=== Begin Enclosure ===

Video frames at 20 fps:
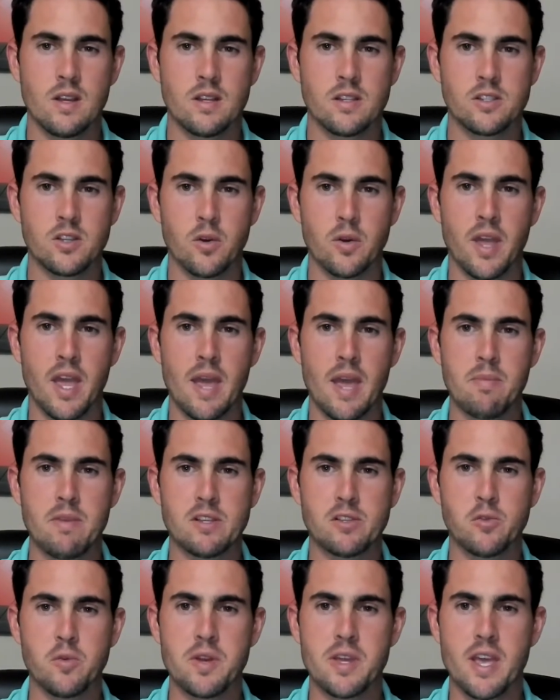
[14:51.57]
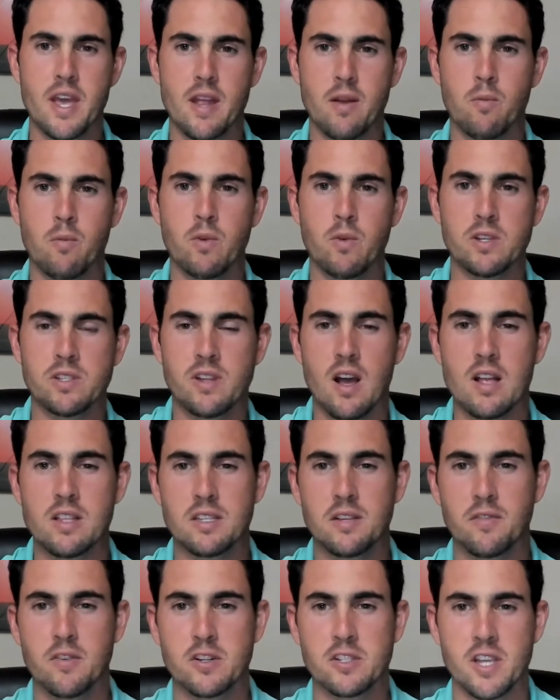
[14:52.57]
So game this weekend,
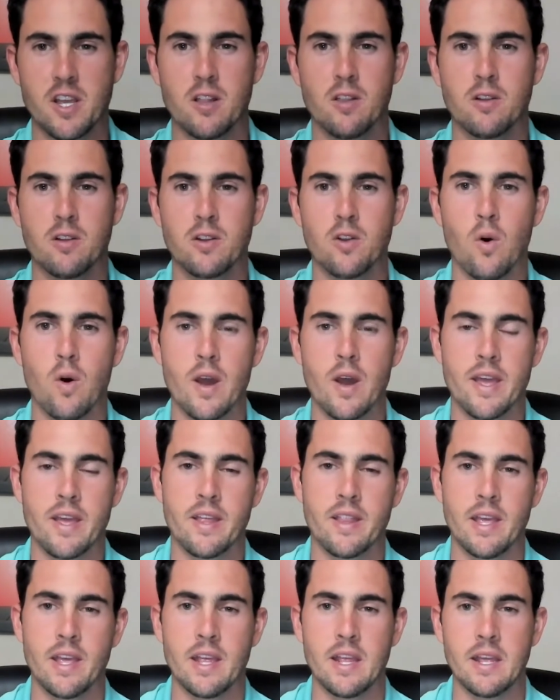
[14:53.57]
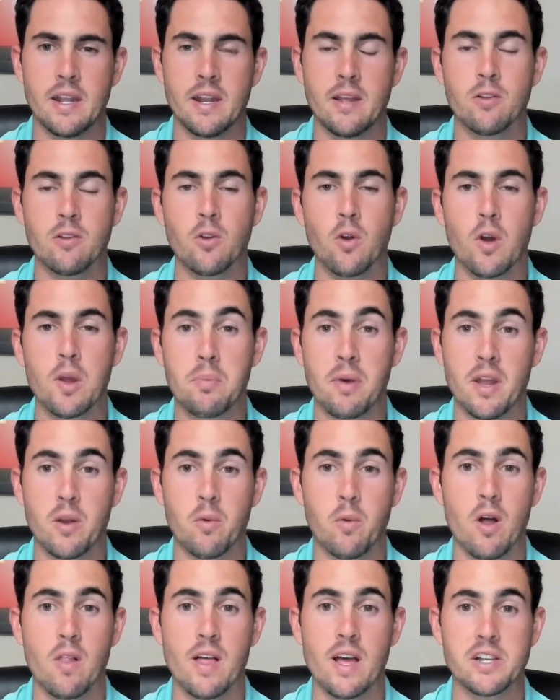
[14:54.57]
Wisconsin versus Illinois, and Illinois played
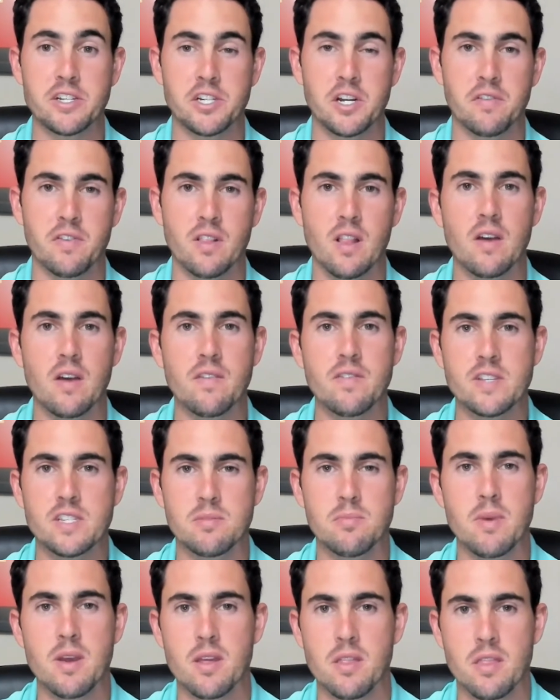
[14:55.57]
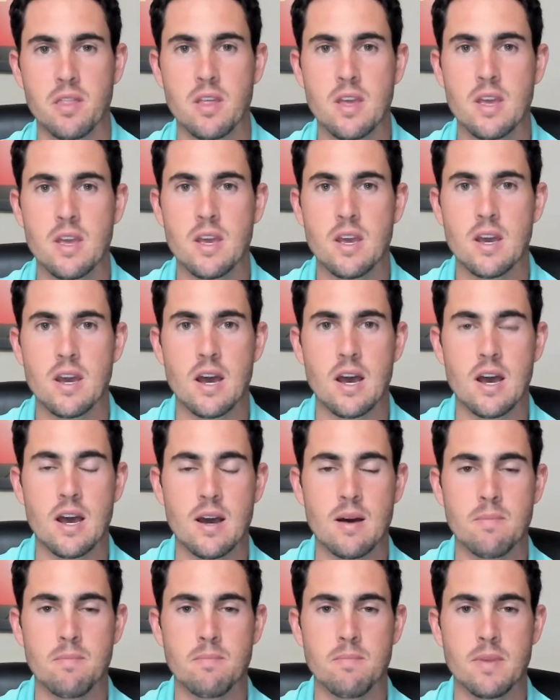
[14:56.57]
well last year for Lovie Smith.
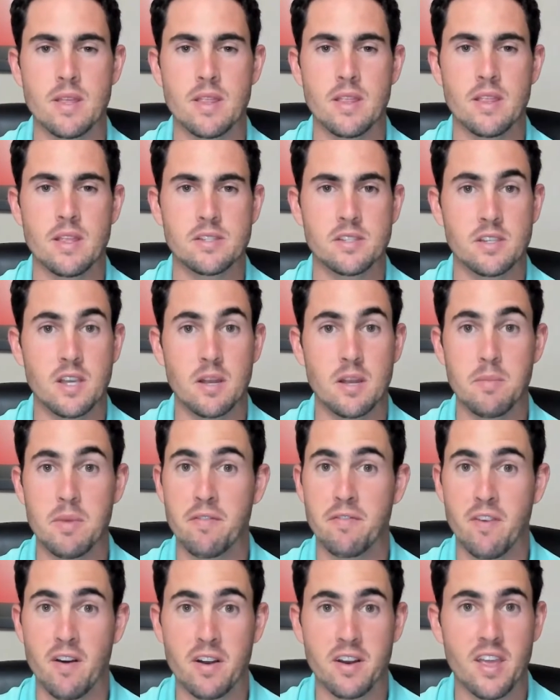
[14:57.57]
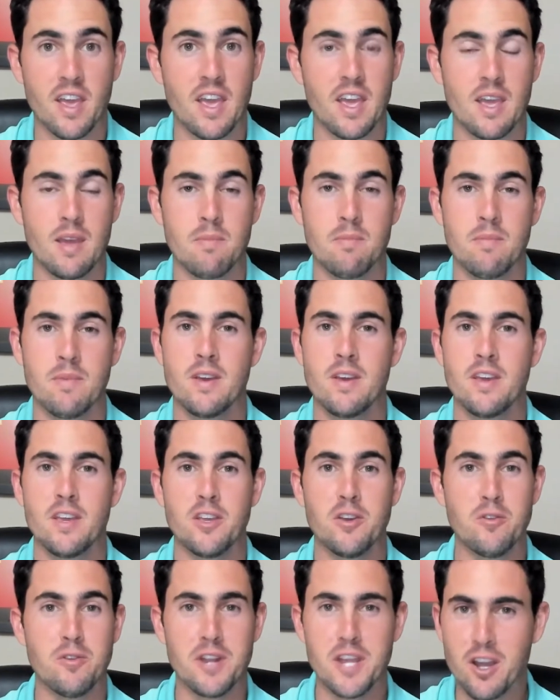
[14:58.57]
This is going to be a fun game,
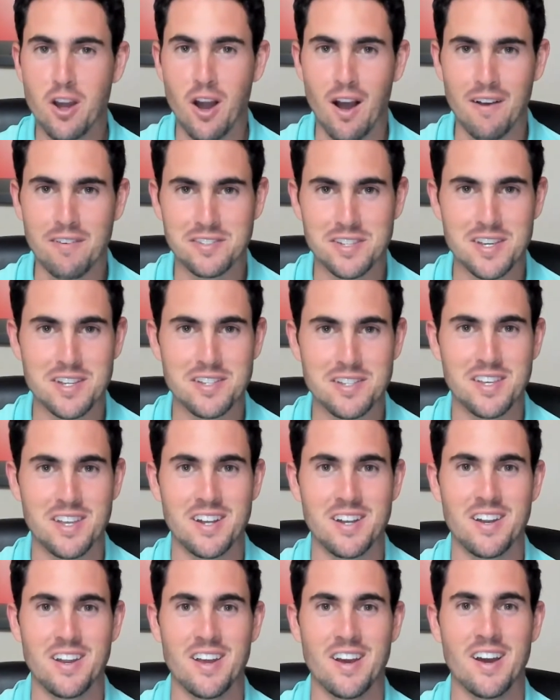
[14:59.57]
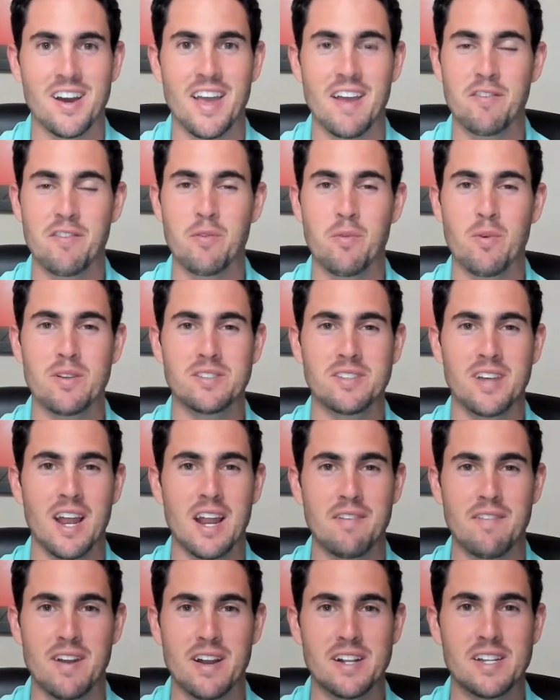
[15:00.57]
unique offseason. Everyone's kind
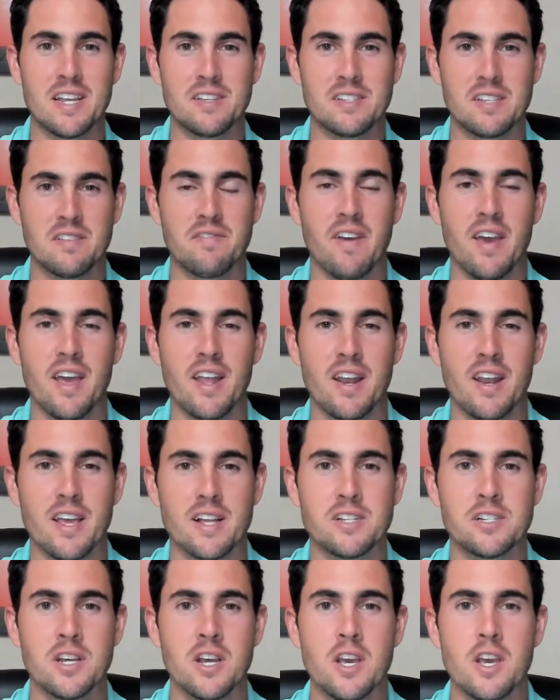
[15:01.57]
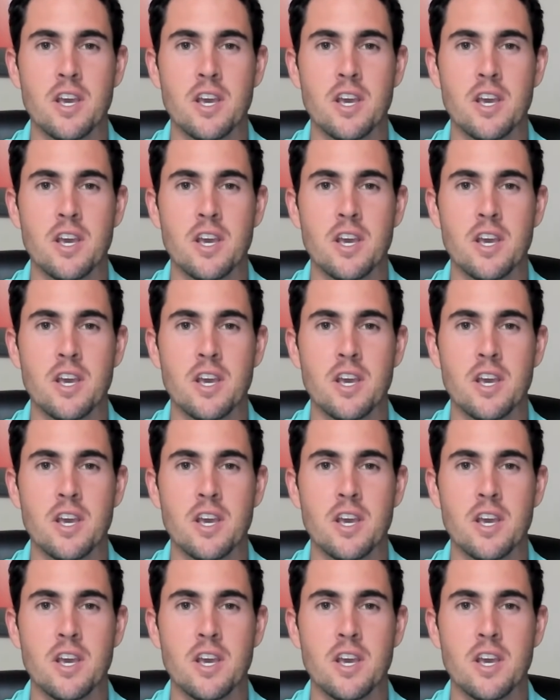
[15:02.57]
of at a disadvantage.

=== End Enclosure ===

WHAT TO WORK ON →
Reproduce the data in full. Do not carry over any picture.

SOLUTION TO THIS TASK →
Video frames at 20 fps:
[14:51.57]
[14:52.57]
So game this weekend,
[14:53.57]
[14:54.57]
Wisconsin versus Illinois, and Illinois played
[14:55.57]
[14:56.57]
well last year for Lovie Smith.
[14:57.57]
[14:58.57]
This is going to be a fun game,
[14:59.57]
[15:00.57]
unique offseason. Everyone's kind
[15:01.57]
[15:02.57]
of at a disadvantage.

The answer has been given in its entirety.